In evaluating restraints in license agreements, a "rule of reason" will be used to determine whether the restraint is likely to have anticompetitive effects and, if so, whether the restraint is reasonably necessary to achieve the competitive benefits and whether the benefits outweigh the anticompetitive effects. Price fixing, output restrictions and market division among horizontal competitors as well as certain boycott and resale price maintenance provisions are plainly anti competitive and are per se unlawful.

The guidelines provide that an analysis of various types of markets affected by the license will be undertaken when evaluating the restraints in a license agreement. These are goods, technology and innovation markets. The effect on goods markets is determined by an analysis of prices, quantities, qualities or varieties of goods and services. A technology market is the intellectual property that is licensed as well as close substitutes - the technology or goods that are close enough substitutes to constrain the exercise of market power significantly with respect to the intellectual property that is licensed. In identifying the relevant technology or goods market, the Agencies will seek to identify the smallest group of technologies or goods over which a hypothetical monopolist of these technologies or goods is likely to exercise market power and the Agencies will identify other technologies and goods which buyers would substitute at a cost comparable to that of using licensed technology.

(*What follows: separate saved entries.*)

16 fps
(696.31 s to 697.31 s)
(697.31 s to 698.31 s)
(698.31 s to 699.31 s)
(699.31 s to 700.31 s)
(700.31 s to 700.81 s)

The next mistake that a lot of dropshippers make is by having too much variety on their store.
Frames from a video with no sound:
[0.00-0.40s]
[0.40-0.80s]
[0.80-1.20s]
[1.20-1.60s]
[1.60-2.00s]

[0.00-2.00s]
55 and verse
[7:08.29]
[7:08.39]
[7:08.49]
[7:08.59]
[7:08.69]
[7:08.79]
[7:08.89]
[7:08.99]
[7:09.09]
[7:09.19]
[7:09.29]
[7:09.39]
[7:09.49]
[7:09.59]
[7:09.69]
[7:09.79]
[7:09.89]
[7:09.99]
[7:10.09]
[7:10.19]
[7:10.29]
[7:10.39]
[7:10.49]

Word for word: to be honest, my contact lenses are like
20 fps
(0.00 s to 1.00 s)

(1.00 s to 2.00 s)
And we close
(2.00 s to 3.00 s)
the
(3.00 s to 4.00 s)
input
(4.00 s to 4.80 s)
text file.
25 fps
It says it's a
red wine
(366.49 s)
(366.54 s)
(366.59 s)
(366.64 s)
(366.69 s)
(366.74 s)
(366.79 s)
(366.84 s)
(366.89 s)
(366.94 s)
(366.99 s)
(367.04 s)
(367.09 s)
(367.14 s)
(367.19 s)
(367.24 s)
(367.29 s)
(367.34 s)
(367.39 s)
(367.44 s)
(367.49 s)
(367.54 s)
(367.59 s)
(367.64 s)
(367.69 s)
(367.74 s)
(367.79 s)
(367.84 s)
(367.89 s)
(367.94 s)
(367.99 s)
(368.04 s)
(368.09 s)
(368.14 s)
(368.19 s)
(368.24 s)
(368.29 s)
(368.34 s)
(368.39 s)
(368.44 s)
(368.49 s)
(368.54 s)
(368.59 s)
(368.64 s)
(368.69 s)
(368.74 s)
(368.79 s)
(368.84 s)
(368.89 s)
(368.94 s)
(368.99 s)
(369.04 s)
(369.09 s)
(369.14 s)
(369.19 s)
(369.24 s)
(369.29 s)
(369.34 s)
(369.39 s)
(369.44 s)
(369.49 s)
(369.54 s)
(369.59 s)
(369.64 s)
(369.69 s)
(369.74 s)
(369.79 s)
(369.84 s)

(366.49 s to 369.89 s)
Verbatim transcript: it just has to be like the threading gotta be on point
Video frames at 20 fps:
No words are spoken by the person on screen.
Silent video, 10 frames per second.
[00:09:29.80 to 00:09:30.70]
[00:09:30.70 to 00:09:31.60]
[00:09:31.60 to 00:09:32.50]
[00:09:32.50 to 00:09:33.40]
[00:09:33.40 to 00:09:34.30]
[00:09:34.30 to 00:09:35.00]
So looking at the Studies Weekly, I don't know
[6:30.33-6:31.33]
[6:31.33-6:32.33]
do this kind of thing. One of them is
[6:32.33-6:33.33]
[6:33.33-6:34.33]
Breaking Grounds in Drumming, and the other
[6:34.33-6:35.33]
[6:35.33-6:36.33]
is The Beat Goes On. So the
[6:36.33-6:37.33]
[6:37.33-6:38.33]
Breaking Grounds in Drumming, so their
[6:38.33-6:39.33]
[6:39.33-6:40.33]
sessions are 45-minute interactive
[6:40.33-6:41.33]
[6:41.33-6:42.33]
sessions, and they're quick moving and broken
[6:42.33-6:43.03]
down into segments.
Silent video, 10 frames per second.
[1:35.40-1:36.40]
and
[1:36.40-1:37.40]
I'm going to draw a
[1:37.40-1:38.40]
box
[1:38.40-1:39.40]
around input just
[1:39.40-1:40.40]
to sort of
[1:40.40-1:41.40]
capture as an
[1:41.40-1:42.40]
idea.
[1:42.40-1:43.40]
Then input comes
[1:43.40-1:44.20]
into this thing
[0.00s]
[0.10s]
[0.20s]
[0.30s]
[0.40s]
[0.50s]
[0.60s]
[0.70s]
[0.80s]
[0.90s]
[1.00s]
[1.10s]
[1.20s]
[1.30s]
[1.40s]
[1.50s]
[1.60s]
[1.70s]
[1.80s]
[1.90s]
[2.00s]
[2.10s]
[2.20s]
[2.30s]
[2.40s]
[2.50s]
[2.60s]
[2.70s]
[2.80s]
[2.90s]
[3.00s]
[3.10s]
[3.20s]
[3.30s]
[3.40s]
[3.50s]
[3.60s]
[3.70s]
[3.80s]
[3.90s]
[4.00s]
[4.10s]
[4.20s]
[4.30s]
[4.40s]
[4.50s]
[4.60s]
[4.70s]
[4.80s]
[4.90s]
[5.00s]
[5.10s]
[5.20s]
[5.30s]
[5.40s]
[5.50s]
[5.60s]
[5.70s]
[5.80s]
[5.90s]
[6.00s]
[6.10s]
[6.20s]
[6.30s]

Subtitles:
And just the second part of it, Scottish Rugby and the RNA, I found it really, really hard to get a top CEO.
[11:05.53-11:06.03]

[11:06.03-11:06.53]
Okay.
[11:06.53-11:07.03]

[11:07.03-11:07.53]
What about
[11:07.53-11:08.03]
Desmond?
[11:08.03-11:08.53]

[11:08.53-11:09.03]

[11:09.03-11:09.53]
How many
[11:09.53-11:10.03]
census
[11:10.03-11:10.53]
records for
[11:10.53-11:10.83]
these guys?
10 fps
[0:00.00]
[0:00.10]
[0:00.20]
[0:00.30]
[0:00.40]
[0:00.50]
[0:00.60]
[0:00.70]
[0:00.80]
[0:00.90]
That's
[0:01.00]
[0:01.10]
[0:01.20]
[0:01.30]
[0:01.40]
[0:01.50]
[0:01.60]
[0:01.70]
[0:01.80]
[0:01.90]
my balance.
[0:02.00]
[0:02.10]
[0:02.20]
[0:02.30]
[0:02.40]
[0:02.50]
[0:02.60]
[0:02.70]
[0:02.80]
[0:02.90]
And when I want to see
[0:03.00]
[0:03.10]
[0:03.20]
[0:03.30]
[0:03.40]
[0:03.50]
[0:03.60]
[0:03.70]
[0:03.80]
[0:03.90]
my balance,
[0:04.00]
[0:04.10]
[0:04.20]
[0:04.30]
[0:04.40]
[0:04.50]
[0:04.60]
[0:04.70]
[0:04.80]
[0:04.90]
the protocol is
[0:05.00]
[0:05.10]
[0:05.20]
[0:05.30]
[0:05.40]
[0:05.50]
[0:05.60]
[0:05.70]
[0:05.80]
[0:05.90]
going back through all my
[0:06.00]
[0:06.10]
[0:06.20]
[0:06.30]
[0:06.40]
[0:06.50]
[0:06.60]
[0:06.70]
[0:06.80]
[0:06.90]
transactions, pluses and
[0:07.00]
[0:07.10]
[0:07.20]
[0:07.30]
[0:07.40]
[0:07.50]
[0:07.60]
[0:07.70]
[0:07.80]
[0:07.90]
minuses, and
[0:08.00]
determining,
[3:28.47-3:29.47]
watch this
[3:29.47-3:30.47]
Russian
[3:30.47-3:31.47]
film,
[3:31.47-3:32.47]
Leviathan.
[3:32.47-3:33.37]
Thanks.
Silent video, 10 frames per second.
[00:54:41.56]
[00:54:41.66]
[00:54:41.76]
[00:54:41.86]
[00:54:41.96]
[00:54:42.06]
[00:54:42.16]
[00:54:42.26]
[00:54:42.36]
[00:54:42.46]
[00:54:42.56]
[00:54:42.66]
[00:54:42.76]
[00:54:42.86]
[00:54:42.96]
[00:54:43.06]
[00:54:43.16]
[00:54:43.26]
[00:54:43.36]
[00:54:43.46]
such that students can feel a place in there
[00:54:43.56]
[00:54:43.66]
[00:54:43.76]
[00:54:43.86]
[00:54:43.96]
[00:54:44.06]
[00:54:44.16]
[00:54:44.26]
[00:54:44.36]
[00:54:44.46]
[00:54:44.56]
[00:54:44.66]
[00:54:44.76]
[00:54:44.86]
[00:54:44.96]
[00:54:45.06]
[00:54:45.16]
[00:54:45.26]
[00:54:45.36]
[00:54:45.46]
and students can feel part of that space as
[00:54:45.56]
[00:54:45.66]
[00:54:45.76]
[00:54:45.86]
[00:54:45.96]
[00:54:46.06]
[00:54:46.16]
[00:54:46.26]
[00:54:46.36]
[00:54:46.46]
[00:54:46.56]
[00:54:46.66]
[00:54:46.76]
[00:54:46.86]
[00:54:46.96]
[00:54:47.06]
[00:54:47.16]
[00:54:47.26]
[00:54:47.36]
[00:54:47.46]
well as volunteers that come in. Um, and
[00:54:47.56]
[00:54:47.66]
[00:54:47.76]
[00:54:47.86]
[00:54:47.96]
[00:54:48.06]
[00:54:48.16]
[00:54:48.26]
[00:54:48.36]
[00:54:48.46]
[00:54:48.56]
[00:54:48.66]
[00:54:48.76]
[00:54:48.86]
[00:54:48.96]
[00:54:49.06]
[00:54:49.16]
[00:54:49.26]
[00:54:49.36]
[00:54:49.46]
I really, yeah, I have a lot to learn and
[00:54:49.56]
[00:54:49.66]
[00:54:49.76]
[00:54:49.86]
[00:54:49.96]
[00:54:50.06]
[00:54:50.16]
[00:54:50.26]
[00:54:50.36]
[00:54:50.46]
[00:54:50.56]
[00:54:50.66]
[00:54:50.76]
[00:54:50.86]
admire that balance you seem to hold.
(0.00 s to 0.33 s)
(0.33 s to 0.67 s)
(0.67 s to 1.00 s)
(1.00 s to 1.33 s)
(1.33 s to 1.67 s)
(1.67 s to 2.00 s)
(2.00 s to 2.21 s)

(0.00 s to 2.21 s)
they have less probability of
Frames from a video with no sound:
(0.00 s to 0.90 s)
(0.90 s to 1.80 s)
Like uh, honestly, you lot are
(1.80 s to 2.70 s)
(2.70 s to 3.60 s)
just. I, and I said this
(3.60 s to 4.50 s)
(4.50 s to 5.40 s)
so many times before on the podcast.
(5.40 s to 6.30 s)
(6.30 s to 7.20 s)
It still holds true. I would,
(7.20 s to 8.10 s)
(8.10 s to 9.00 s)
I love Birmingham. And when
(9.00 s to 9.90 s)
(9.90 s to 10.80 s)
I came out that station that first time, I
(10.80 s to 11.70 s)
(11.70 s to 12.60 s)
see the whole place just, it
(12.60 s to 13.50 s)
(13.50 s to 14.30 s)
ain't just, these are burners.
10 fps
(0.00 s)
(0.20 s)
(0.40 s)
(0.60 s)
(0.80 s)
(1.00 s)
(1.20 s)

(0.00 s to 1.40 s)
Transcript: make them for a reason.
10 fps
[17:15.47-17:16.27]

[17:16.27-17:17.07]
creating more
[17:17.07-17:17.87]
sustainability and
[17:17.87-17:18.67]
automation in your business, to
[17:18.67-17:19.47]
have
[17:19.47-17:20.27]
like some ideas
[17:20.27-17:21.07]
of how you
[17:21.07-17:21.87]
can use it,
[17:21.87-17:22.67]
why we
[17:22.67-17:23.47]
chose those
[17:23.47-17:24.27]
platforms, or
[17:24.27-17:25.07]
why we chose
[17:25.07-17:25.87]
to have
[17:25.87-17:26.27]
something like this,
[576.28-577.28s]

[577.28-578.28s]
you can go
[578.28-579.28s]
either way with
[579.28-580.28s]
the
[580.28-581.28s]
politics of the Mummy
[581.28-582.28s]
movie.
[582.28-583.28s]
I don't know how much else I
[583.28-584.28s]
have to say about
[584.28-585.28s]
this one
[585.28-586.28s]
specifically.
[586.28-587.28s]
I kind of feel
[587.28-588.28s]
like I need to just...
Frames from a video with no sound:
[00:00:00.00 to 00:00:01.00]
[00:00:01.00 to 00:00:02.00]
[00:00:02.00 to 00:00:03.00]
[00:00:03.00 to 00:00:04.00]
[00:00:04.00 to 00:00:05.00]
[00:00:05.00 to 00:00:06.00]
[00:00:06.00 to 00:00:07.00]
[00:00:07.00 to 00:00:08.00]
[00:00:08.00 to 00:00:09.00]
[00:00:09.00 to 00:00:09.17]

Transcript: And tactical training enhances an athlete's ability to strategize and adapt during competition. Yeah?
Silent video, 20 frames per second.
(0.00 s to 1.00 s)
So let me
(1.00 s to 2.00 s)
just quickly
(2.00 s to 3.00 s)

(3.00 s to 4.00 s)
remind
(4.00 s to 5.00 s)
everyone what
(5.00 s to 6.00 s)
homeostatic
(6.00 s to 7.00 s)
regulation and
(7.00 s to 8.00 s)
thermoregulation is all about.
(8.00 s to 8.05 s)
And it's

The effect on innovation markets may also be considered. Innovation markets relate to research and development, including the development of new or improved goods or processes or close substitutes for the licensed goods or processes.

The guidelines provide for a "safety zone" where, absent extraordinary circumstances, a restraint will not be challenged if the restraint is not facially anticompetitive and the licensor and its licensees collectively account for no more than 20% of each relevant market significantly affected by the restraint. In the absence of extraordinary circumstances, the Agencies will not challenge a restraint that may affect competition in a technology market if the restraint is not facially anticompetitive and there are four or more independently controlled technologies (in addition to the technologies controlled by the parties to the licensing agreement) that may be substituted for the licensed technology at a comparable cost to the user. With respect to innovation markets, absent extraordinary circumstances, a restraint will not be challenged if it is not facially anticompetitive and four or more independently controlled entities, in addition to the parties to the licensing agreement or arrangement possess the required specialized assets or characteristics and the incentive to engage in research and development that is a close substitute of the research and development of the parties to the license agreement.

Mergers and acquisitions concerning intellectual property are governed by the Justice Department's 1992 Horizontal Merger Guidelines rather than the Intellectual Property Guidelines.

The guidelines include a number of examples showing how the principles set out will be applied in terms of goods, technology and innovation markets.